____ Data shown

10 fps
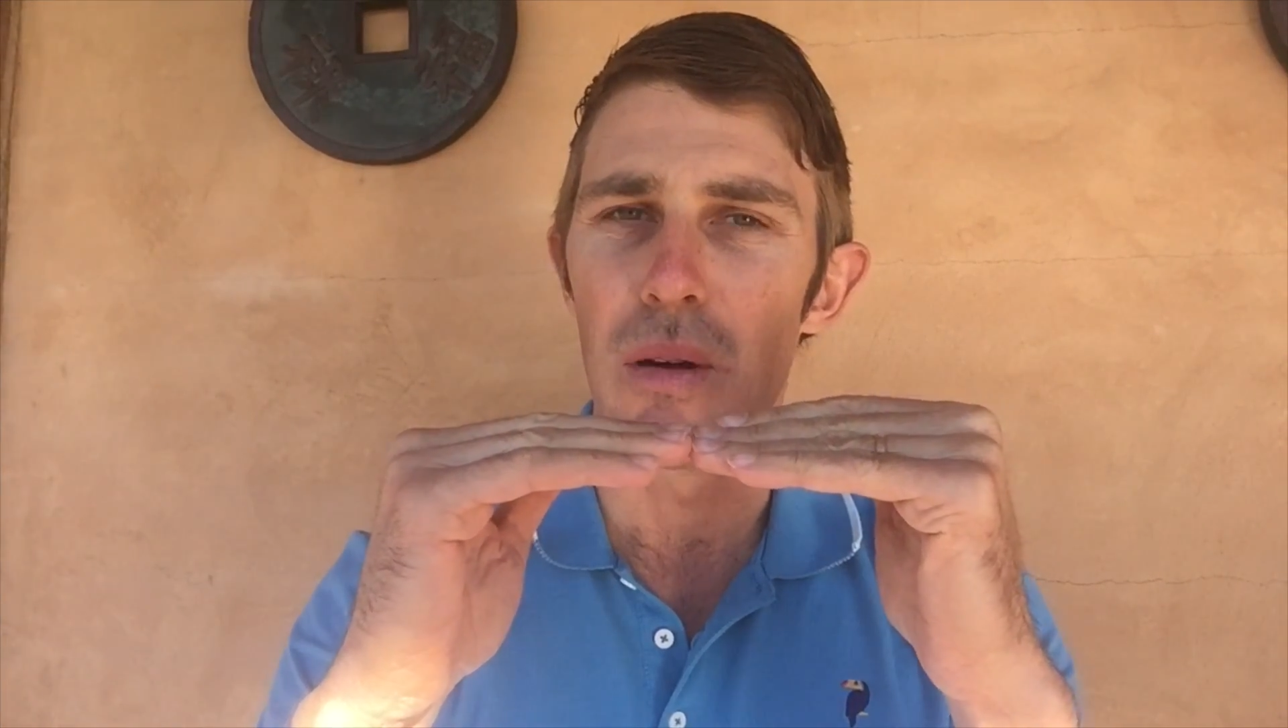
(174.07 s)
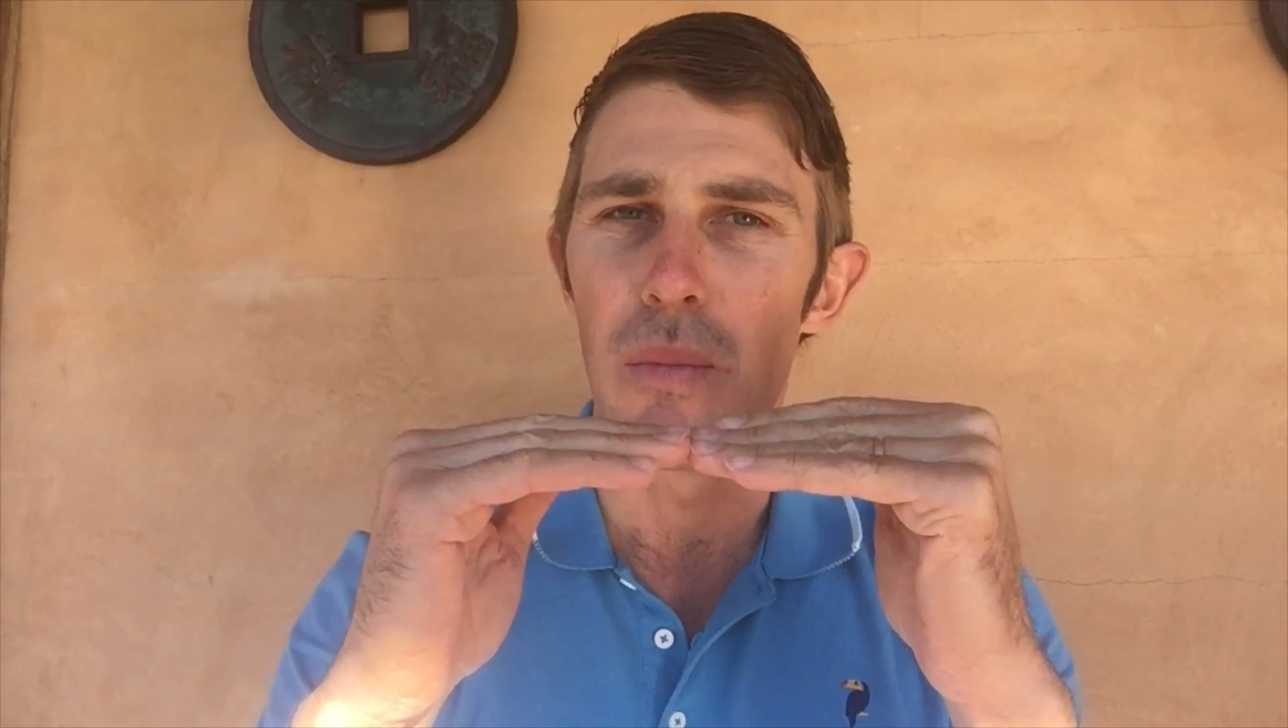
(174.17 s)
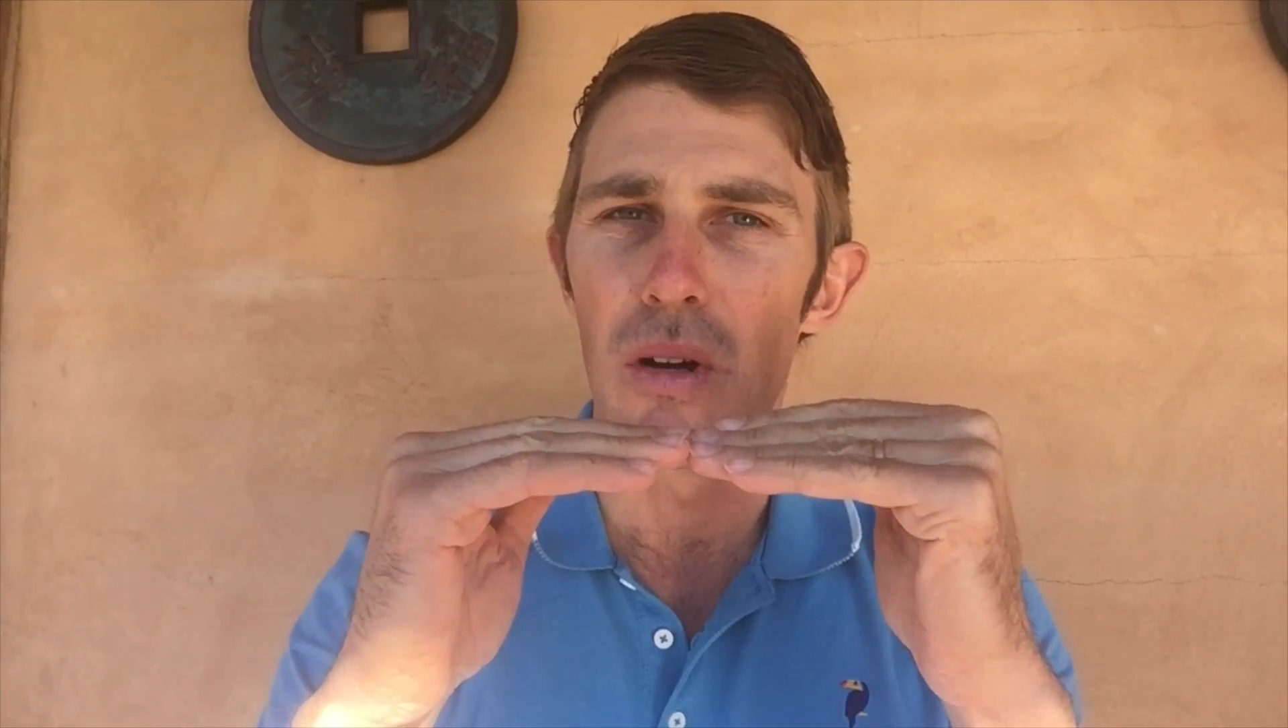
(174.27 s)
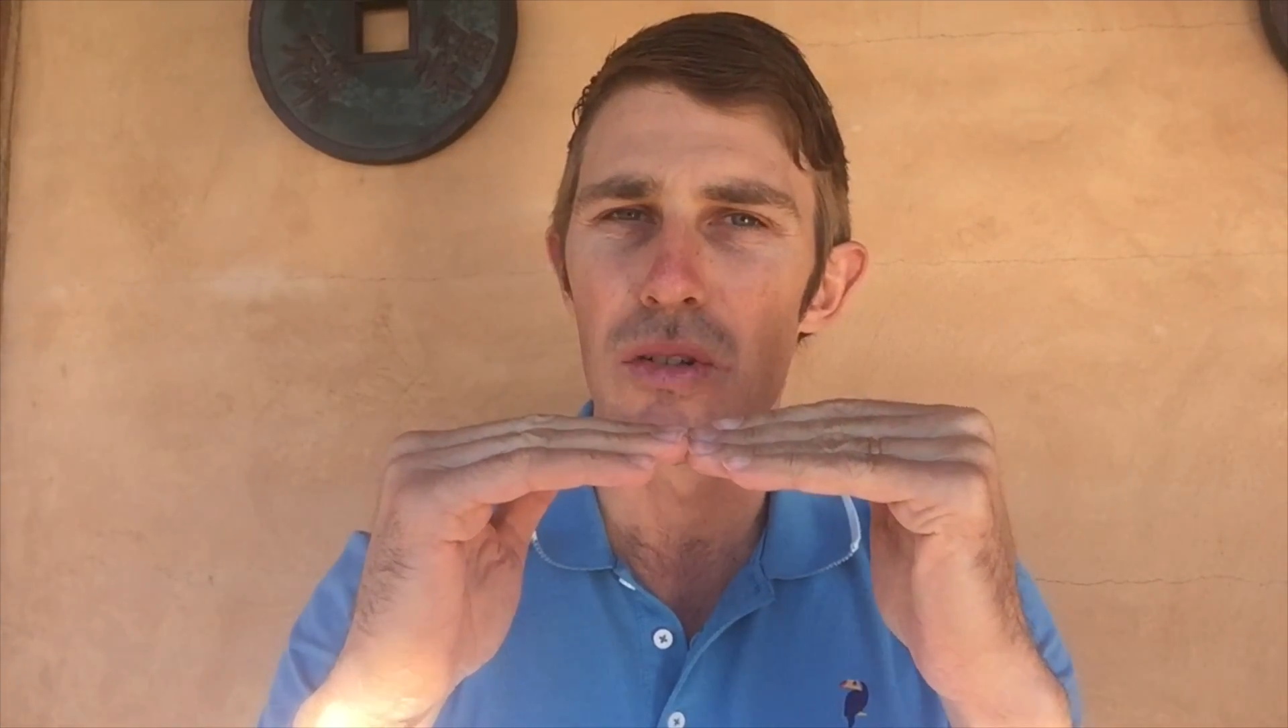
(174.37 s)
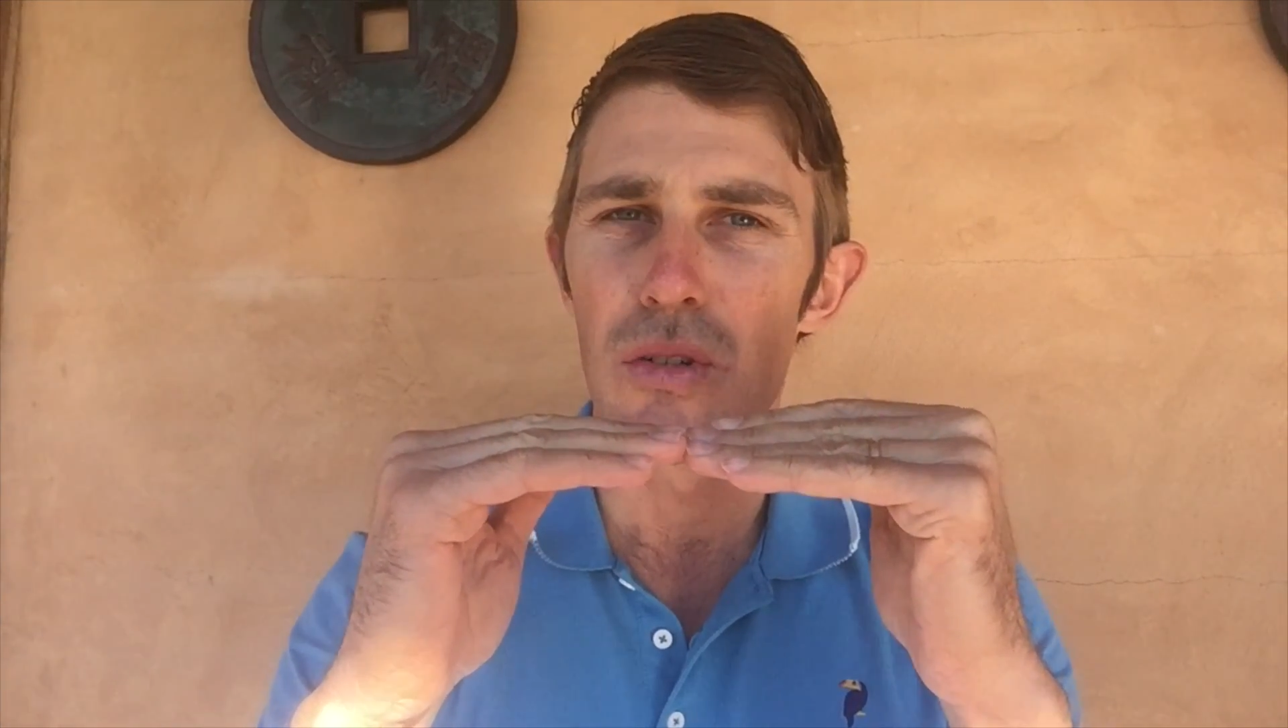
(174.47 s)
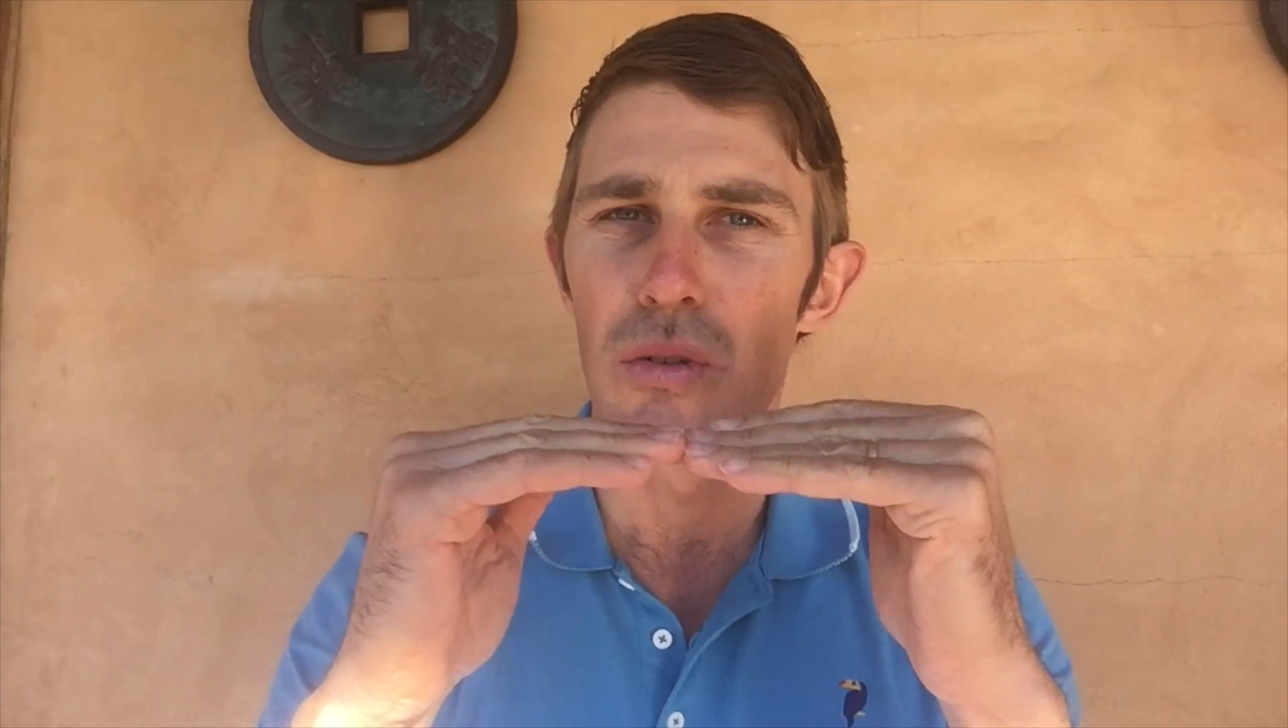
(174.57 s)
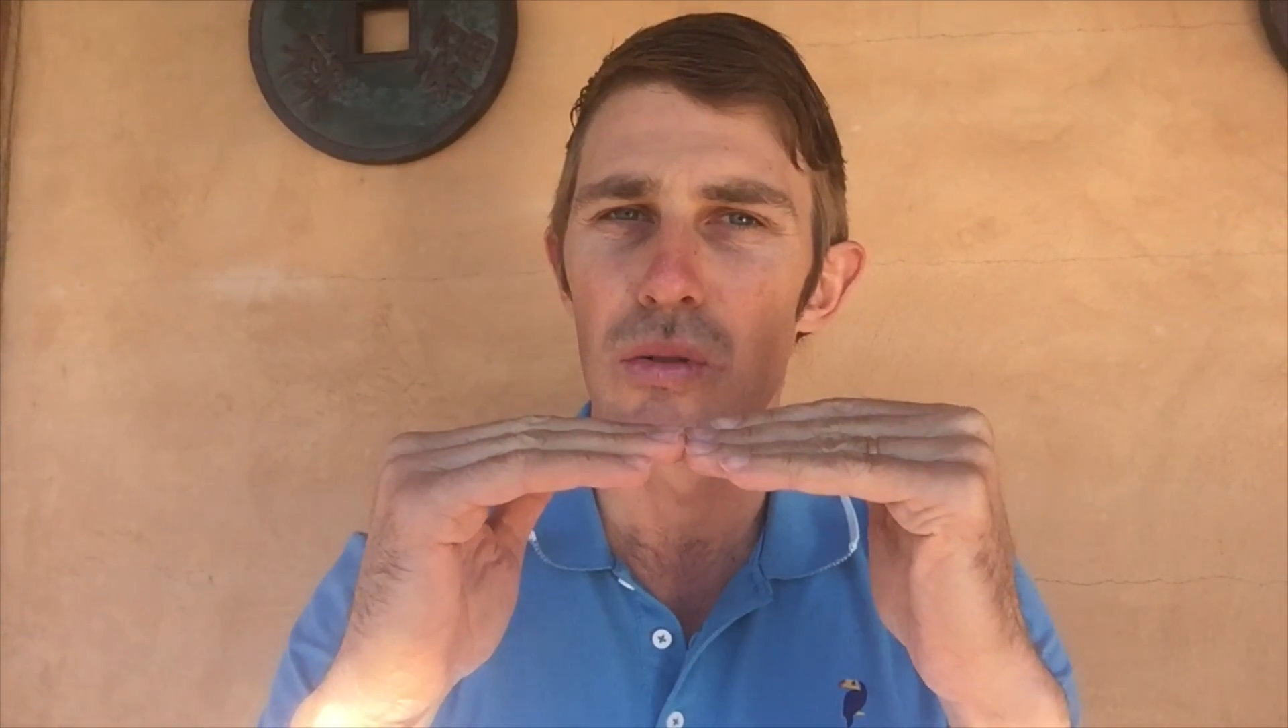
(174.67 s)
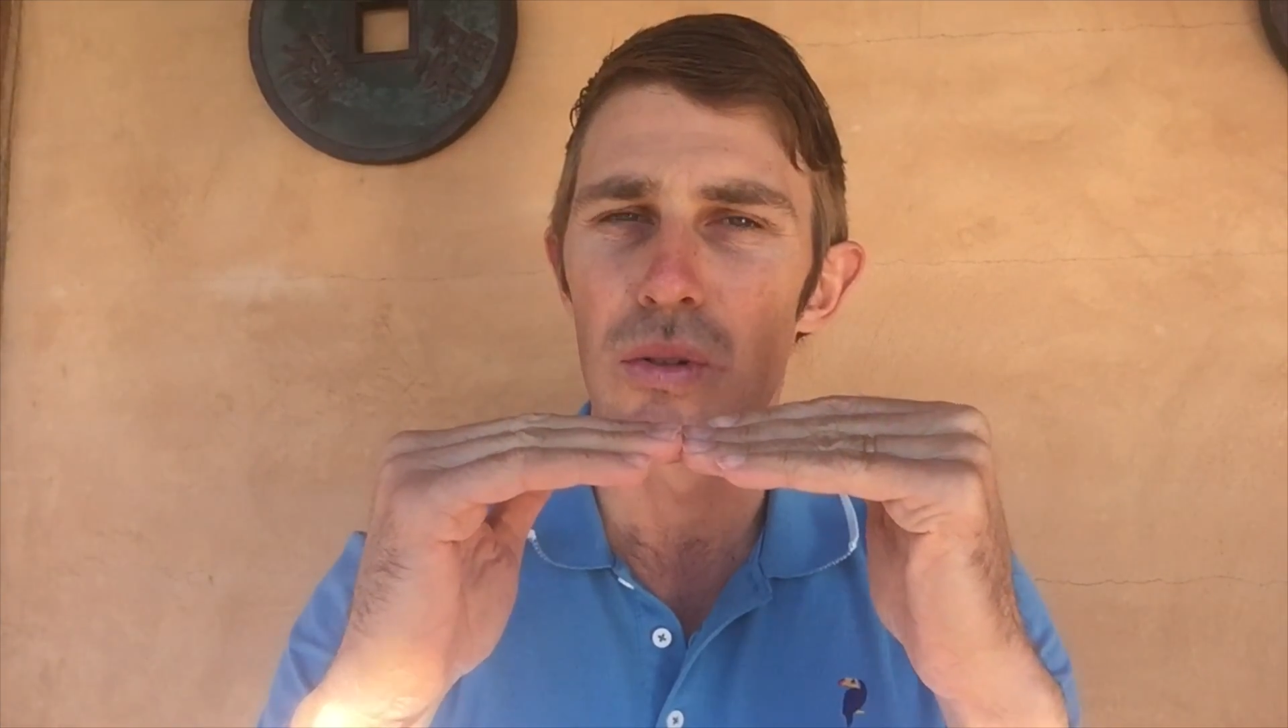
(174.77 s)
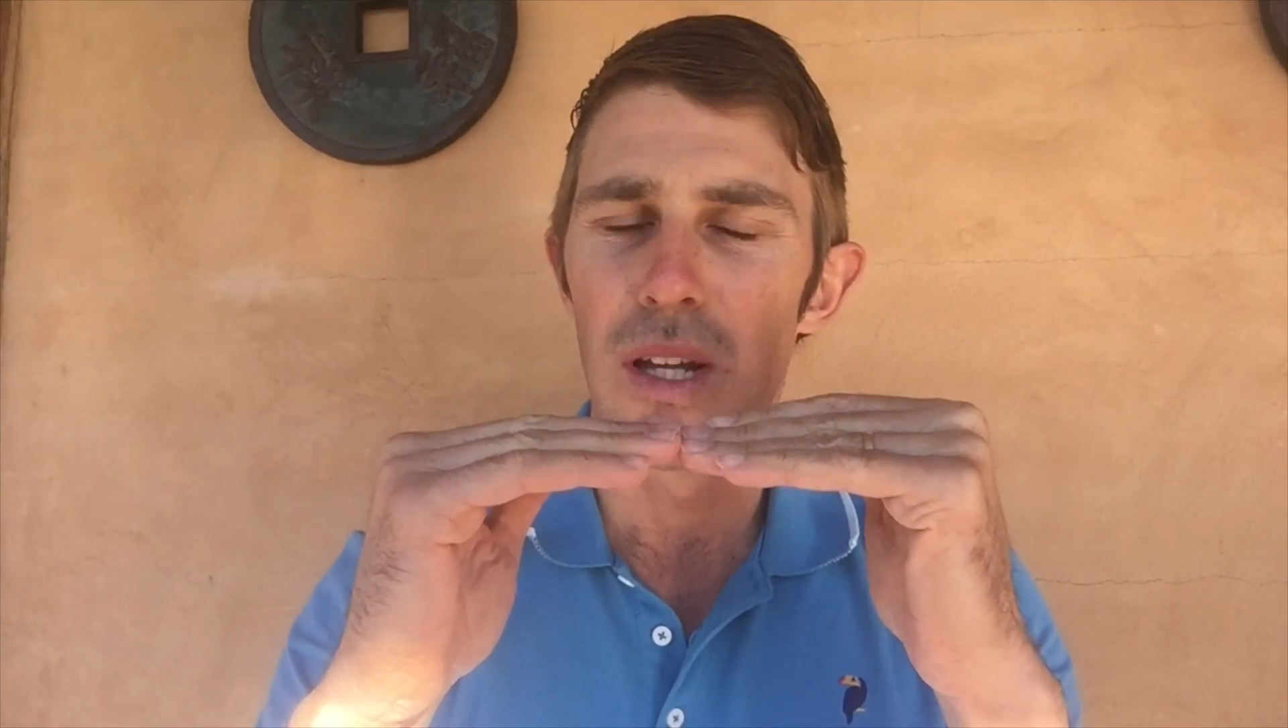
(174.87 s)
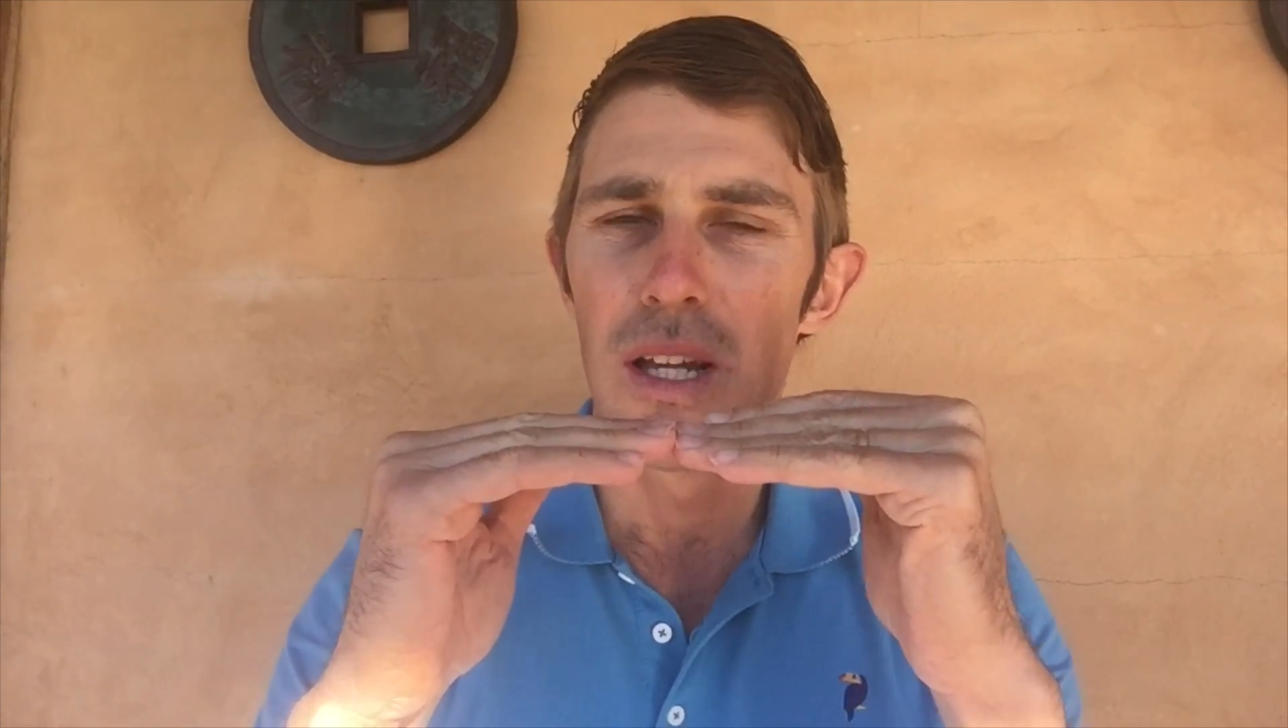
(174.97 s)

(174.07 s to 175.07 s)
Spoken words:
emotional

________

▸ Exercise aim:
Nothing but an exact repeat of the records, pictures excluded, belongs in the answer.

▸ Solution:
10 fps
(174.07 s)
(174.17 s)
(174.27 s)
(174.37 s)
(174.47 s)
(174.57 s)
(174.67 s)
(174.77 s)
(174.87 s)
(174.97 s)

(174.07 s to 175.07 s)
Spoken words:
emotional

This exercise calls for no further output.